◆ **Records from a dataset**
=====
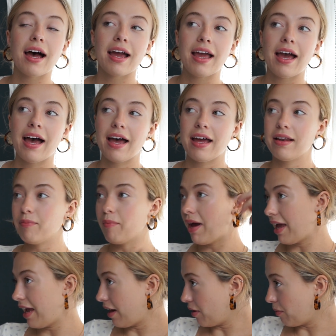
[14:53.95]
I had
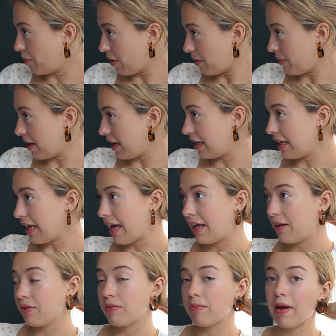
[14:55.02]
my hair appointment
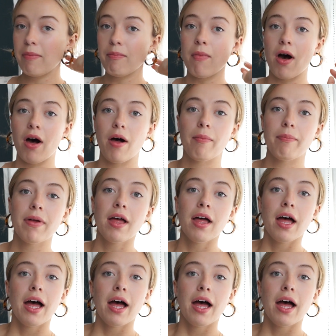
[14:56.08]
again with my mom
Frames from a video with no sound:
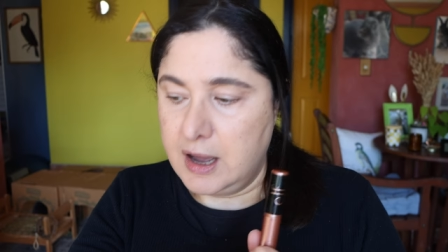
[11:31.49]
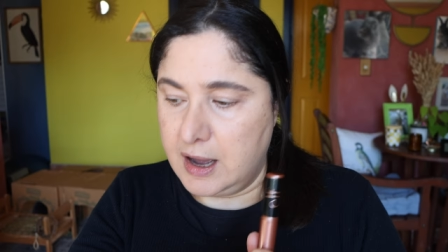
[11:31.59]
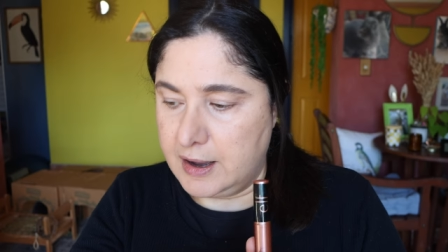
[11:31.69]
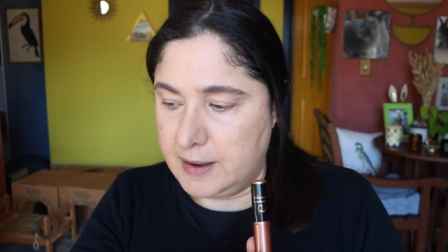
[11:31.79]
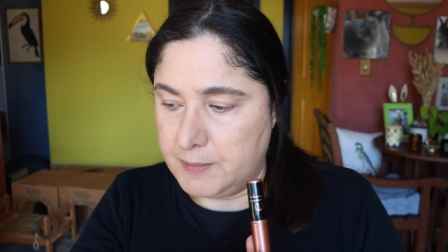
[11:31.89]

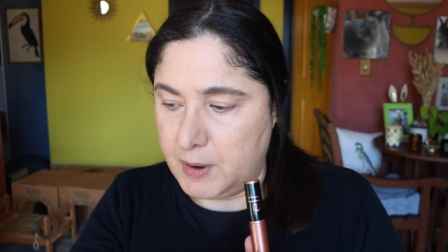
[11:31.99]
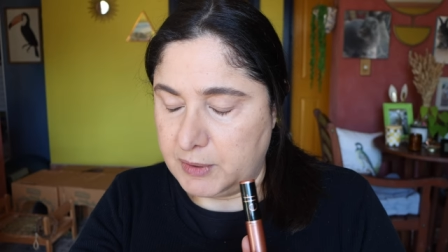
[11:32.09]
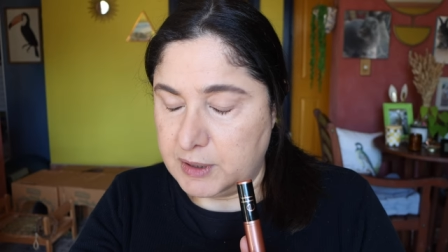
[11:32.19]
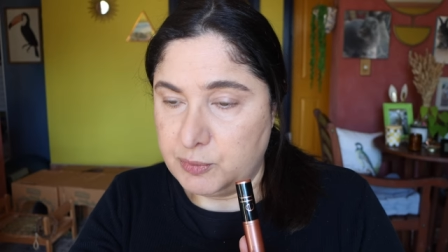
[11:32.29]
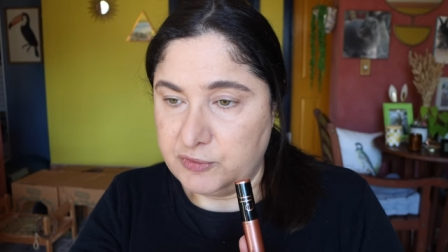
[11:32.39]
Um, I'm
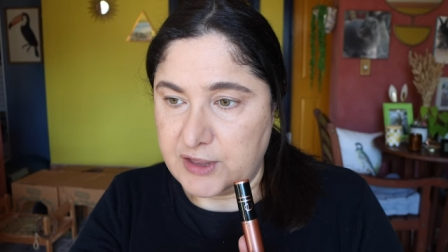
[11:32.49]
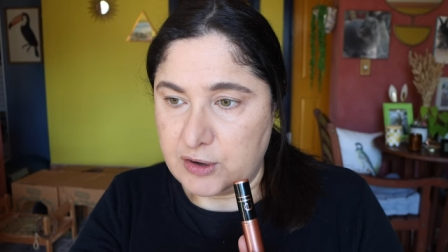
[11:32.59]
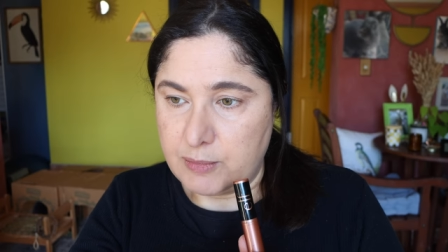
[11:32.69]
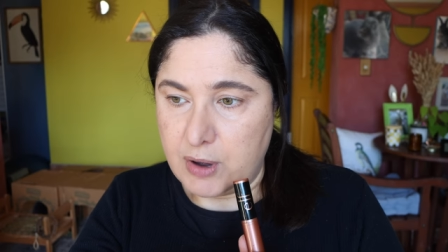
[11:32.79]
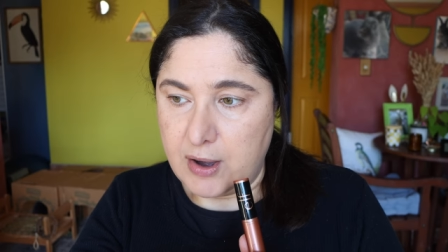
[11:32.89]
going to put that
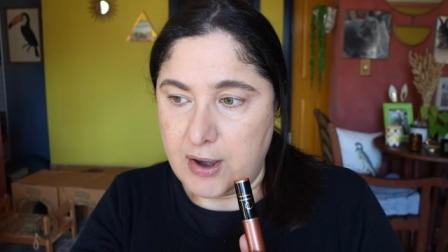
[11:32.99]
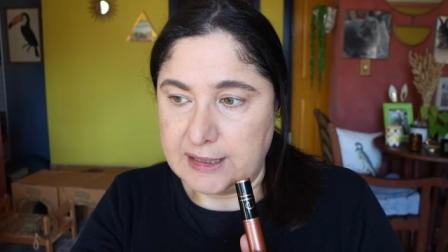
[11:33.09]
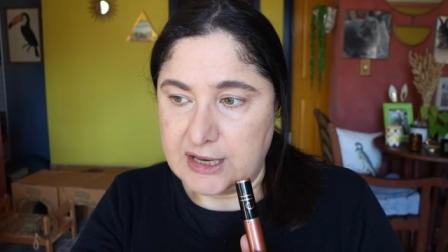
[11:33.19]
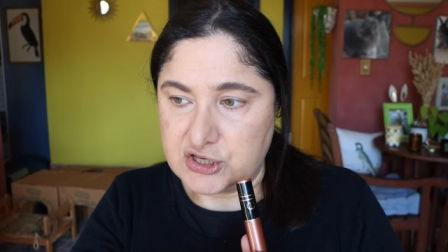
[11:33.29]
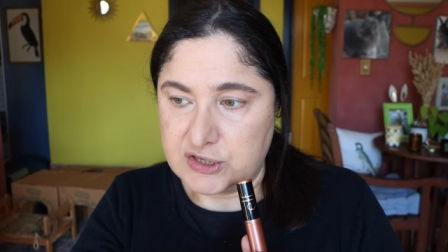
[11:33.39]
on my
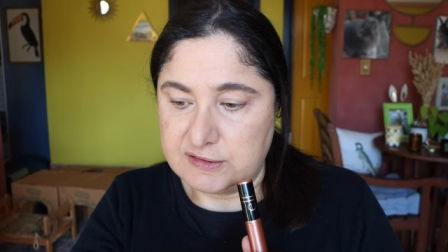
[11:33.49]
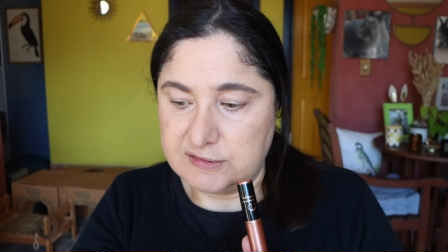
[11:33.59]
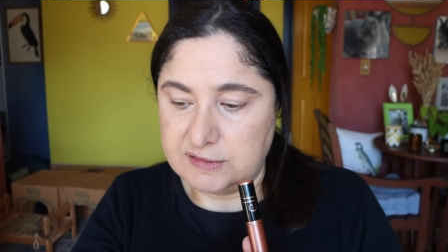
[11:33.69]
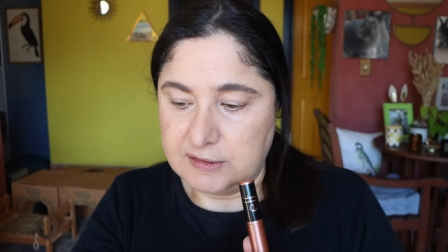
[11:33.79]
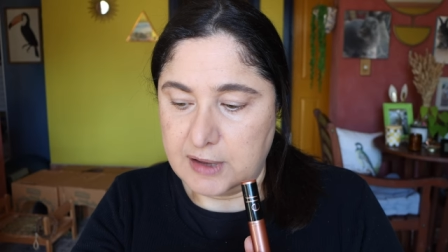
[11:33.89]

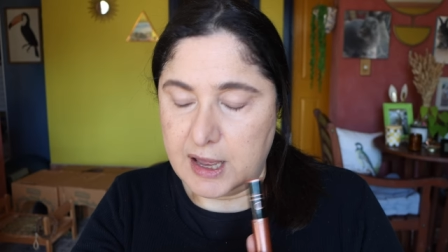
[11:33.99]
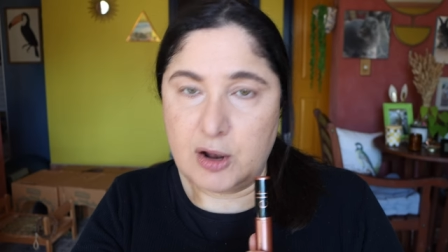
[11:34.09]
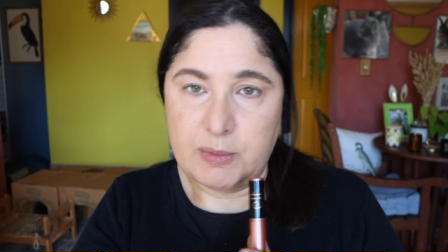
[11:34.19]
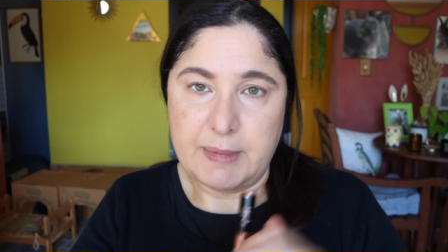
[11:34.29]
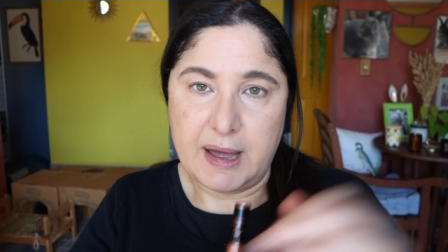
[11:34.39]
eyelashes and
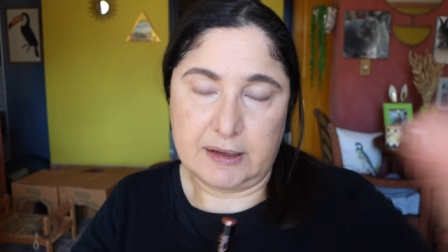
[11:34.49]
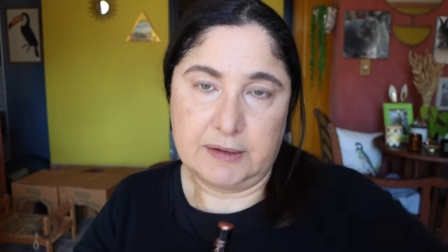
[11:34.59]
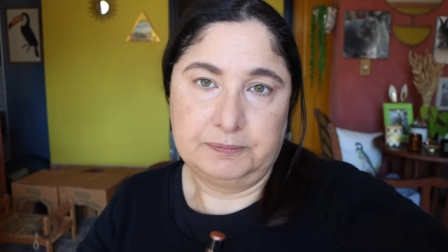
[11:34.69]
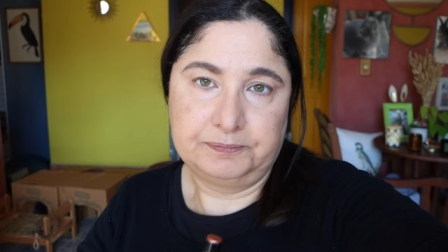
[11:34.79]
I'll be back.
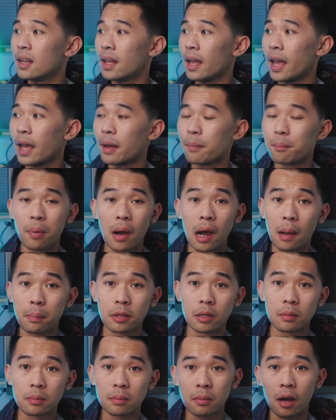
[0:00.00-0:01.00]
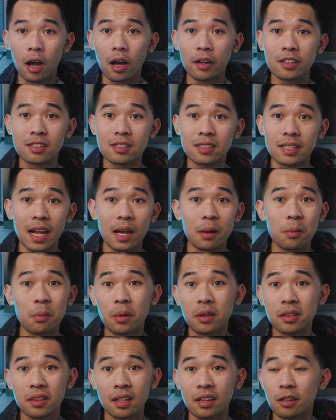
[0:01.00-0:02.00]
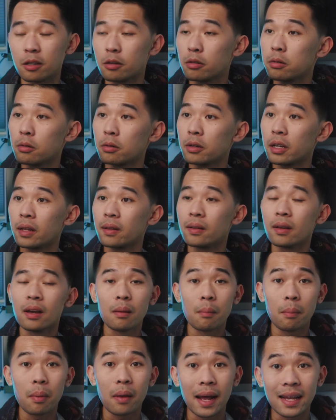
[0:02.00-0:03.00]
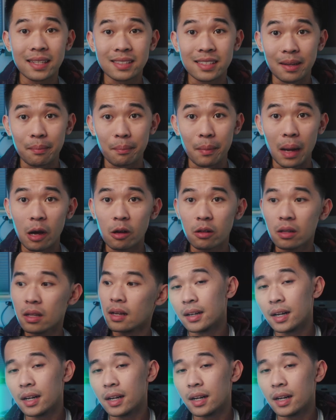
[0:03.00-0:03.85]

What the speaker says: and pop them on the stand with the included plastic mount.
=====
◆ **AIM OF THE TASK**
Print exactly the lines from the first line of the records above through the line containing "[0:03.00-0:03.85]", both included, and leave the pictures out.

◆ **ANSWER SPACE**
[14:53.95]
I had
[14:55.02]
my hair appointment
[14:56.08]
again with my mom
Frames from a video with no sound:
[11:31.49]
[11:31.59]
[11:31.69]
[11:31.79]
[11:31.89]

[11:31.99]
[11:32.09]
[11:32.19]
[11:32.29]
[11:32.39]
Um, I'm
[11:32.49]
[11:32.59]
[11:32.69]
[11:32.79]
[11:32.89]
going to put that
[11:32.99]
[11:33.09]
[11:33.19]
[11:33.29]
[11:33.39]
on my
[11:33.49]
[11:33.59]
[11:33.69]
[11:33.79]
[11:33.89]

[11:33.99]
[11:34.09]
[11:34.19]
[11:34.29]
[11:34.39]
eyelashes and
[11:34.49]
[11:34.59]
[11:34.69]
[11:34.79]
I'll be back.
[0:00.00-0:01.00]
[0:01.00-0:02.00]
[0:02.00-0:03.00]
[0:03.00-0:03.85]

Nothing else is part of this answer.